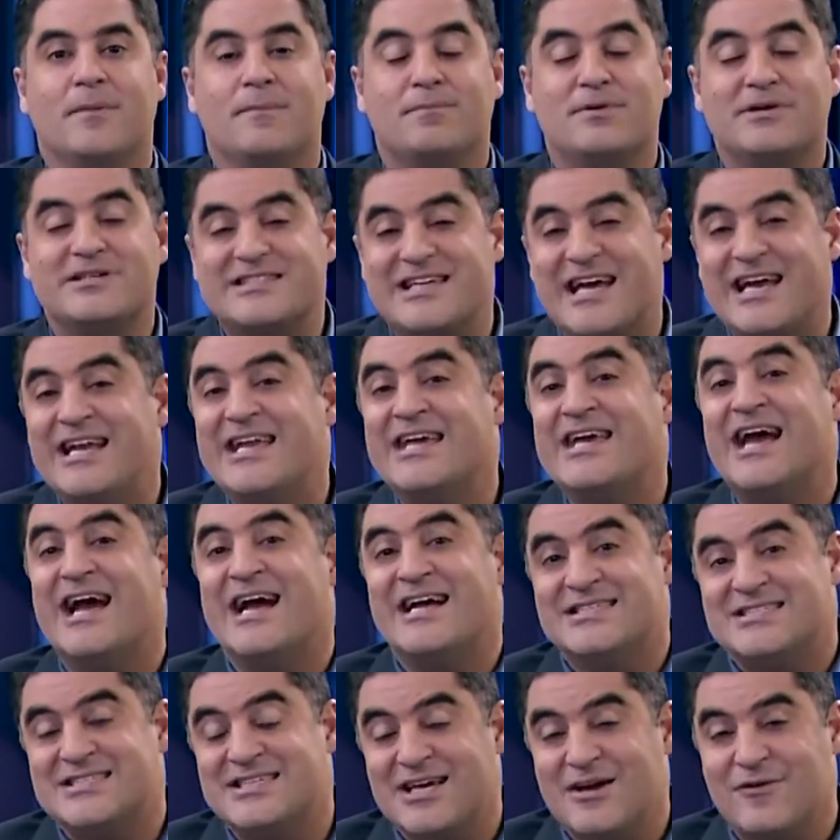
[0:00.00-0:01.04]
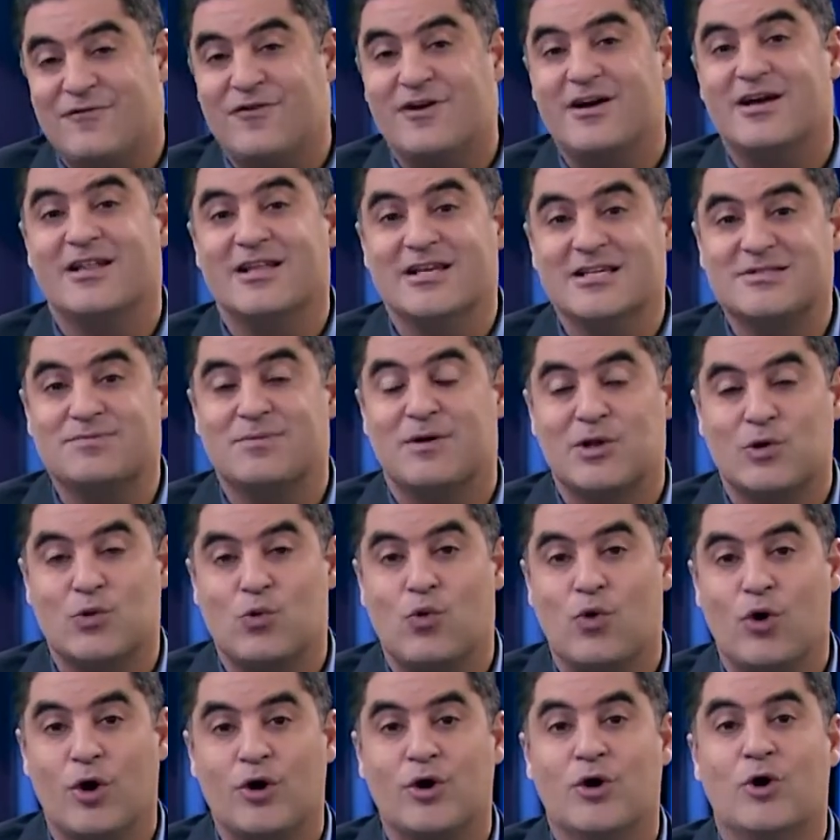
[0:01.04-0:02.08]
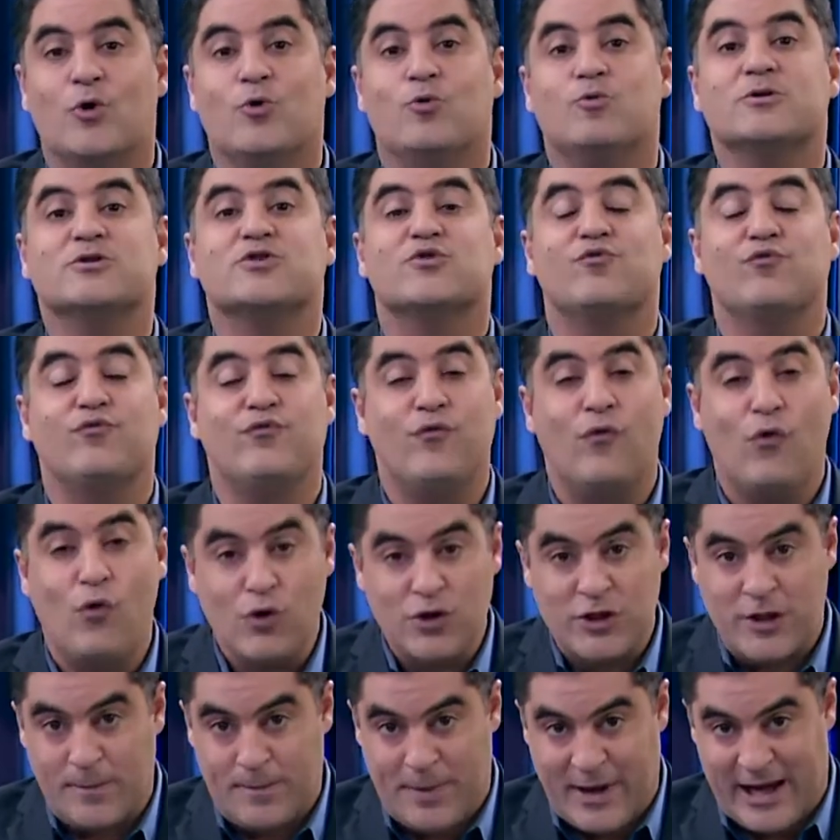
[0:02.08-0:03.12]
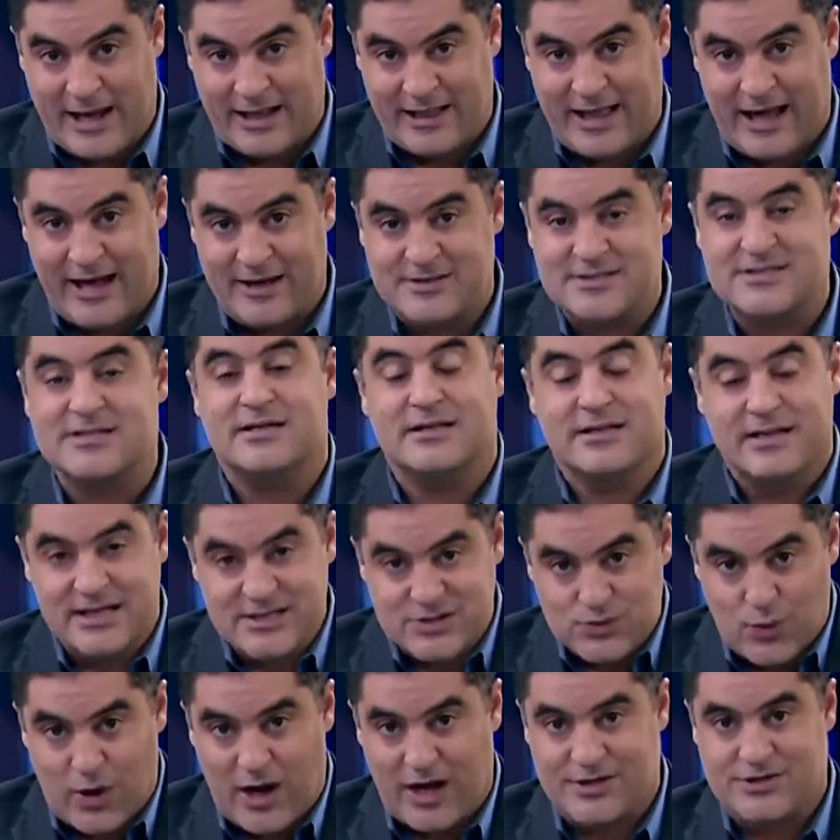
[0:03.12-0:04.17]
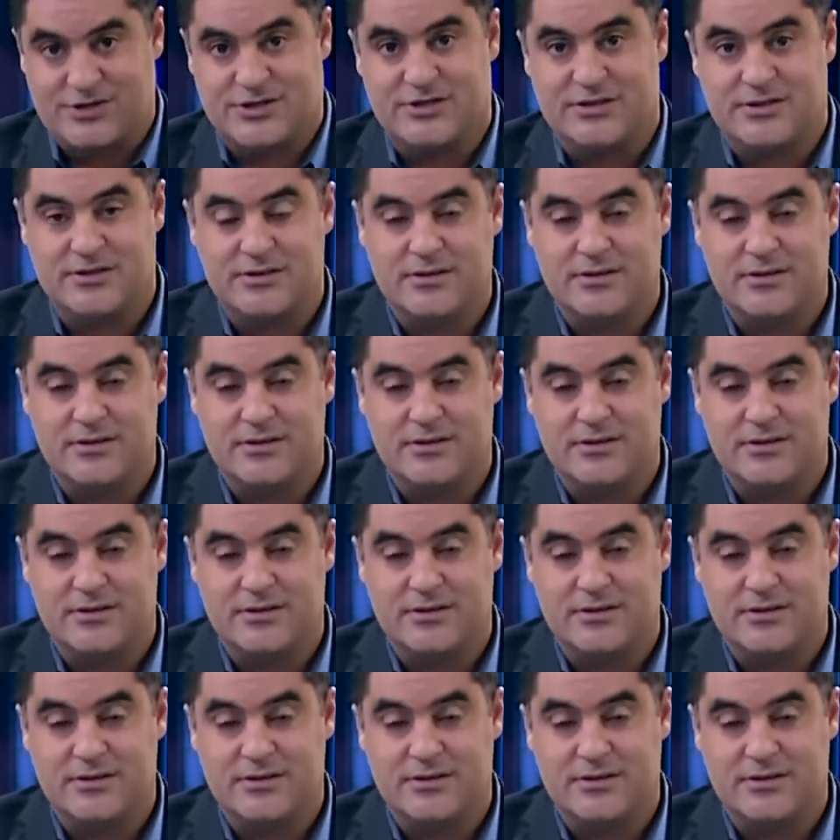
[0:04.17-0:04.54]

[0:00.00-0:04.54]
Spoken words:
pretending as if Elizabeth Warren was for the bailouts. Let's watch it.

________________________________________

What you should do = Would you please print out all the records above exactly, minus any pictures?

Expected output =
[0:00.00-0:01.04]
[0:01.04-0:02.08]
[0:02.08-0:03.12]
[0:03.12-0:04.17]
[0:04.17-0:04.54]

[0:00.00-0:04.54]
Spoken words:
pretending as if Elizabeth Warren was for the bailouts. Let's watch it.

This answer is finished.